[What to produce]:
Can you retype every record below exactly as written?

BEGIN

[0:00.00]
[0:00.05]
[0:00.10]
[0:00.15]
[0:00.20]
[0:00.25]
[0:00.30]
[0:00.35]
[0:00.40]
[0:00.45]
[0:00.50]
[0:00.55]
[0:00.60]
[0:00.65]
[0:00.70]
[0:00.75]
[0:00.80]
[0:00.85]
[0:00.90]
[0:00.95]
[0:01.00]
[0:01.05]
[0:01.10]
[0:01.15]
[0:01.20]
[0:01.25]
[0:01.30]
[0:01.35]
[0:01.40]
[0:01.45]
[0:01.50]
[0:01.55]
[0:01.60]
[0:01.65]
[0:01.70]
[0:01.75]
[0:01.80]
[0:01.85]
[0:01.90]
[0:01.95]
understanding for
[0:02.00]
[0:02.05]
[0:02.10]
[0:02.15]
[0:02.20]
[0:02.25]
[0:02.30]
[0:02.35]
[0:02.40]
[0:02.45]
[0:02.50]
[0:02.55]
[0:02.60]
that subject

END

[Task answer]:
[0:00.00]
[0:00.05]
[0:00.10]
[0:00.15]
[0:00.20]
[0:00.25]
[0:00.30]
[0:00.35]
[0:00.40]
[0:00.45]
[0:00.50]
[0:00.55]
[0:00.60]
[0:00.65]
[0:00.70]
[0:00.75]
[0:00.80]
[0:00.85]
[0:00.90]
[0:00.95]
[0:01.00]
[0:01.05]
[0:01.10]
[0:01.15]
[0:01.20]
[0:01.25]
[0:01.30]
[0:01.35]
[0:01.40]
[0:01.45]
[0:01.50]
[0:01.55]
[0:01.60]
[0:01.65]
[0:01.70]
[0:01.75]
[0:01.80]
[0:01.85]
[0:01.90]
[0:01.95]
understanding for
[0:02.00]
[0:02.05]
[0:02.10]
[0:02.15]
[0:02.20]
[0:02.25]
[0:02.30]
[0:02.35]
[0:02.40]
[0:02.45]
[0:02.50]
[0:02.55]
[0:02.60]
that subject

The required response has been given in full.